● TASK STATEMENT:
Write out each entry word for word.

● DATASET EXTRACT:
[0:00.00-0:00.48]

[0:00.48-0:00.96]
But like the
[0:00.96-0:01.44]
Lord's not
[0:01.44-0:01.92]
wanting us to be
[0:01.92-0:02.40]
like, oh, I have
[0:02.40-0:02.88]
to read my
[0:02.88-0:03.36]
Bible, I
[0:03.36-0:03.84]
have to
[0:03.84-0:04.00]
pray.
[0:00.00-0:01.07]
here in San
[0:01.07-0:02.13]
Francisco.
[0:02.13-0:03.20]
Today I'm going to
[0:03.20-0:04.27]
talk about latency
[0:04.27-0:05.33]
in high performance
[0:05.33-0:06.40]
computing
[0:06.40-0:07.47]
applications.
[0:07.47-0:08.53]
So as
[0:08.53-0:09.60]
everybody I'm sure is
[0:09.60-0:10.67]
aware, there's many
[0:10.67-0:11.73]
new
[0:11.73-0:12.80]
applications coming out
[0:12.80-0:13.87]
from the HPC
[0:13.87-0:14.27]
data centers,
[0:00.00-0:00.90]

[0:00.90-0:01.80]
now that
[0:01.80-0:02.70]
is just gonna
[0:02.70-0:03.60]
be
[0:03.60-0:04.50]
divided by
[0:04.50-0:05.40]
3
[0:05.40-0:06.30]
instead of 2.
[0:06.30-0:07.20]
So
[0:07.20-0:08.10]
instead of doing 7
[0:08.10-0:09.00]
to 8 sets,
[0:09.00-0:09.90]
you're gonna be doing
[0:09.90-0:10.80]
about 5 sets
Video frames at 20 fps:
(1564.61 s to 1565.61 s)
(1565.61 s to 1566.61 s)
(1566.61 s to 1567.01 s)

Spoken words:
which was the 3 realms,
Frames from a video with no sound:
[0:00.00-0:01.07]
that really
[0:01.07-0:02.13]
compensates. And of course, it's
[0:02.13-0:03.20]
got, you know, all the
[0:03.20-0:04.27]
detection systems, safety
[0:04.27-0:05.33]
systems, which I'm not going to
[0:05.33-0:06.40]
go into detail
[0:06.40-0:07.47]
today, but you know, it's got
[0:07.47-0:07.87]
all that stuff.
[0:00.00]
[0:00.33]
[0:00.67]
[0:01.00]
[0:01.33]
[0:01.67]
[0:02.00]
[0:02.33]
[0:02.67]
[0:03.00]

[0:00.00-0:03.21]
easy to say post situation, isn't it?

● RESULT OF THE EXERCISE:
[0:00.00-0:00.48]

[0:00.48-0:00.96]
But like the
[0:00.96-0:01.44]
Lord's not
[0:01.44-0:01.92]
wanting us to be
[0:01.92-0:02.40]
like, oh, I have
[0:02.40-0:02.88]
to read my
[0:02.88-0:03.36]
Bible, I
[0:03.36-0:03.84]
have to
[0:03.84-0:04.00]
pray.
[0:00.00-0:01.07]
here in San
[0:01.07-0:02.13]
Francisco.
[0:02.13-0:03.20]
Today I'm going to
[0:03.20-0:04.27]
talk about latency
[0:04.27-0:05.33]
in high performance
[0:05.33-0:06.40]
computing
[0:06.40-0:07.47]
applications.
[0:07.47-0:08.53]
So as
[0:08.53-0:09.60]
everybody I'm sure is
[0:09.60-0:10.67]
aware, there's many
[0:10.67-0:11.73]
new
[0:11.73-0:12.80]
applications coming out
[0:12.80-0:13.87]
from the HPC
[0:13.87-0:14.27]
data centers,
[0:00.00-0:00.90]

[0:00.90-0:01.80]
now that
[0:01.80-0:02.70]
is just gonna
[0:02.70-0:03.60]
be
[0:03.60-0:04.50]
divided by
[0:04.50-0:05.40]
3
[0:05.40-0:06.30]
instead of 2.
[0:06.30-0:07.20]
So
[0:07.20-0:08.10]
instead of doing 7
[0:08.10-0:09.00]
to 8 sets,
[0:09.00-0:09.90]
you're gonna be doing
[0:09.90-0:10.80]
about 5 sets
Video frames at 20 fps:
(1564.61 s to 1565.61 s)
(1565.61 s to 1566.61 s)
(1566.61 s to 1567.01 s)

Spoken words:
which was the 3 realms,
Frames from a video with no sound:
[0:00.00-0:01.07]
that really
[0:01.07-0:02.13]
compensates. And of course, it's
[0:02.13-0:03.20]
got, you know, all the
[0:03.20-0:04.27]
detection systems, safety
[0:04.27-0:05.33]
systems, which I'm not going to
[0:05.33-0:06.40]
go into detail
[0:06.40-0:07.47]
today, but you know, it's got
[0:07.47-0:07.87]
all that stuff.
[0:00.00]
[0:00.33]
[0:00.67]
[0:01.00]
[0:01.33]
[0:01.67]
[0:02.00]
[0:02.33]
[0:02.67]
[0:03.00]

[0:00.00-0:03.21]
easy to say post situation, isn't it?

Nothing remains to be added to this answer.